Work to be completed - An exact repetition of the data is required; no picture should appear in it.

══ Given information

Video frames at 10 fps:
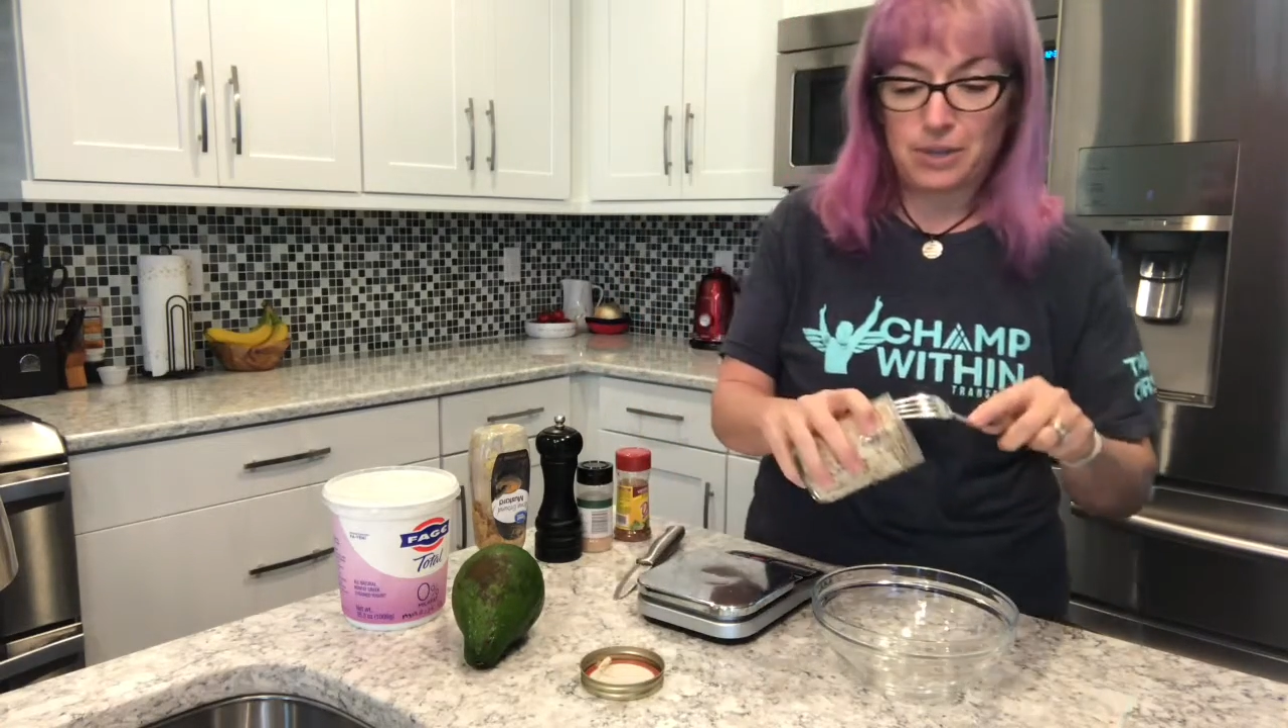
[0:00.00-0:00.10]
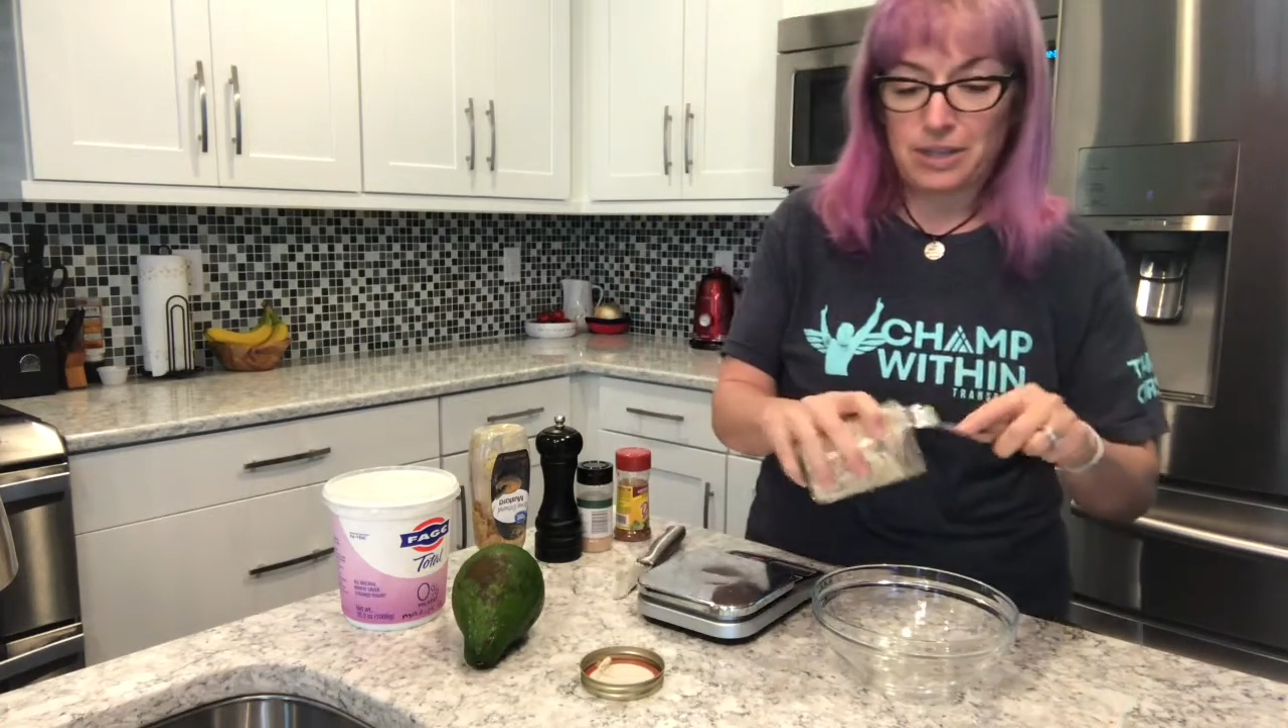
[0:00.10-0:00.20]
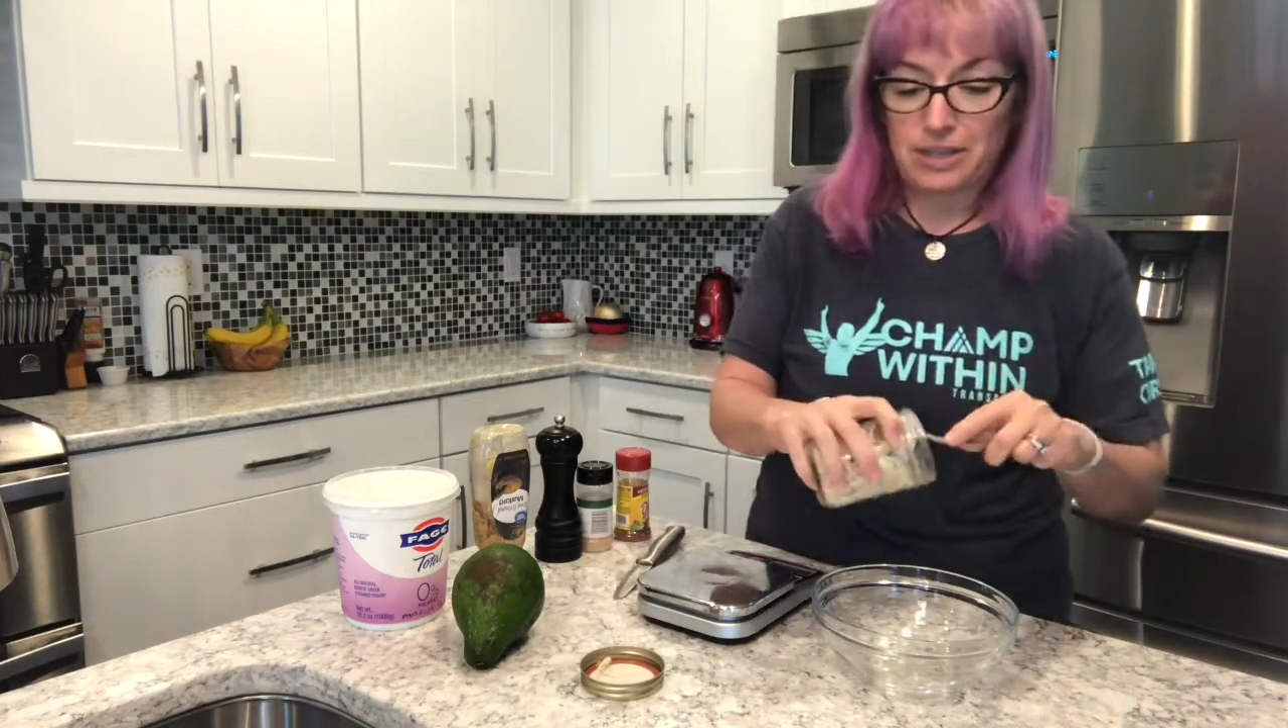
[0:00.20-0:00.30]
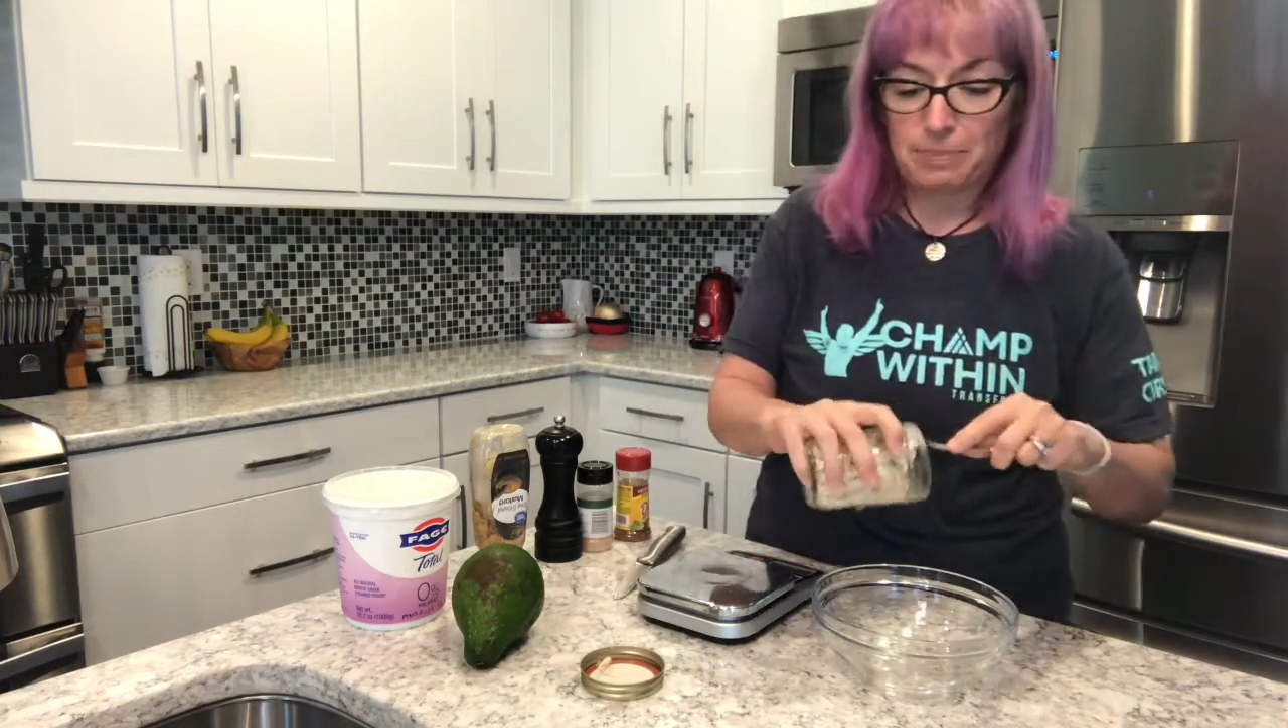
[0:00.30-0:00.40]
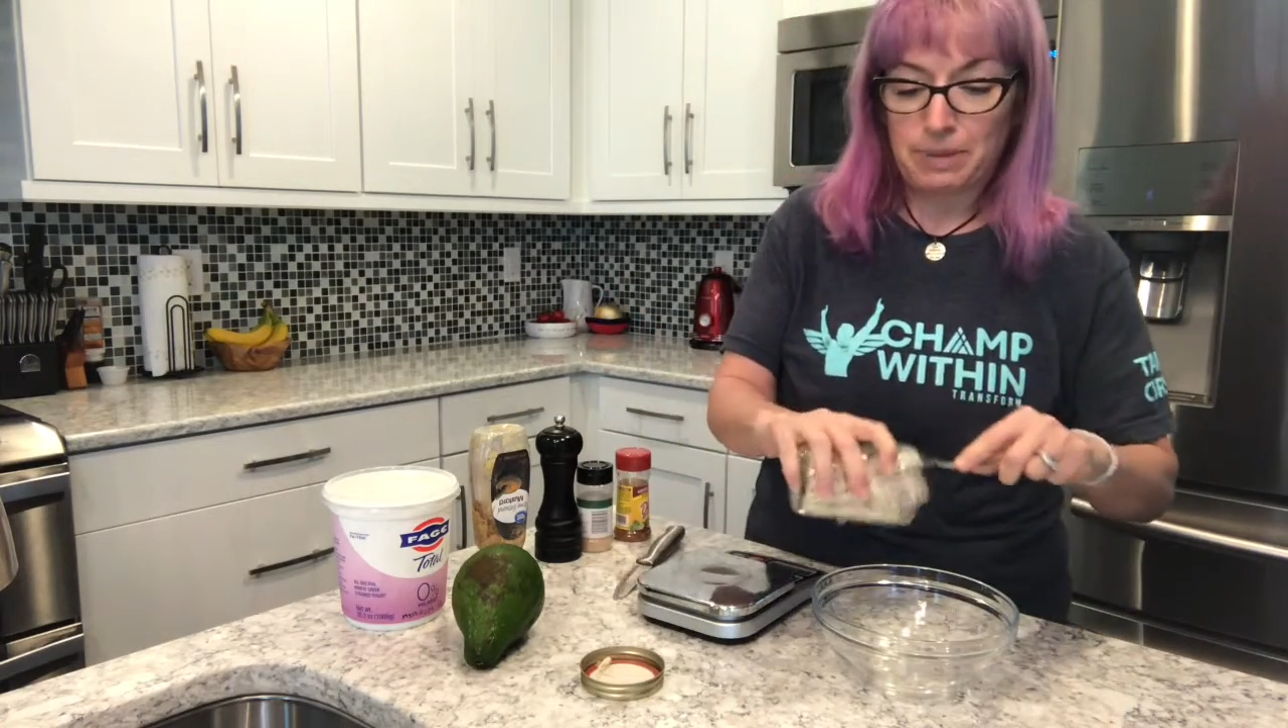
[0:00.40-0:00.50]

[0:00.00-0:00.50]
with this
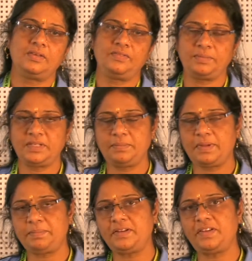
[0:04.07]
from the
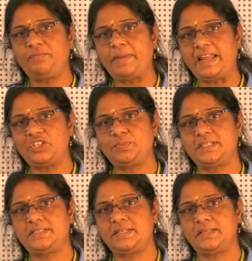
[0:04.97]
Department of
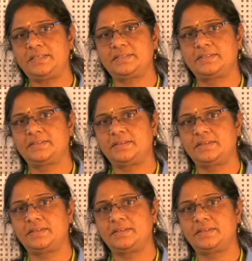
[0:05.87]
Management Studies,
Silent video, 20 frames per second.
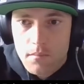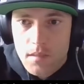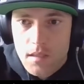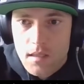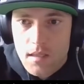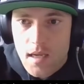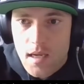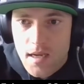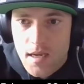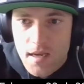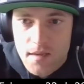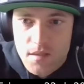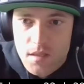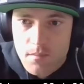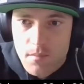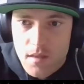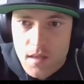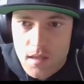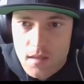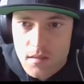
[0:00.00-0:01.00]
He has
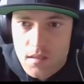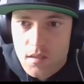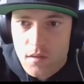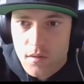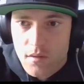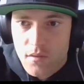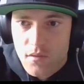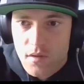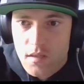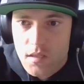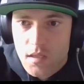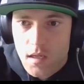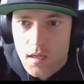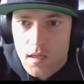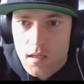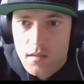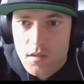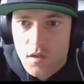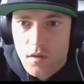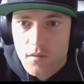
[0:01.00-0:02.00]
some things still to fix on
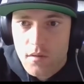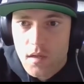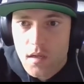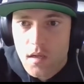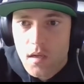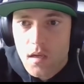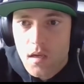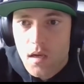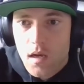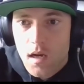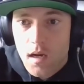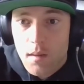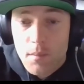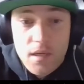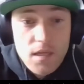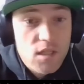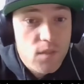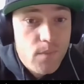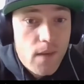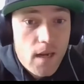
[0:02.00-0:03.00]
it. So,
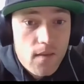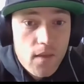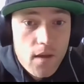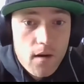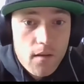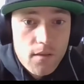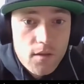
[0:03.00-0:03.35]
but expect that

════

Response to this task -
Video frames at 10 fps:
[0:00.00-0:00.10]
[0:00.10-0:00.20]
[0:00.20-0:00.30]
[0:00.30-0:00.40]
[0:00.40-0:00.50]

[0:00.00-0:00.50]
with this
[0:04.07]
from the
[0:04.97]
Department of
[0:05.87]
Management Studies,
Silent video, 20 frames per second.
[0:00.00-0:01.00]
He has
[0:01.00-0:02.00]
some things still to fix on
[0:02.00-0:03.00]
it. So,
[0:03.00-0:03.35]
but expect that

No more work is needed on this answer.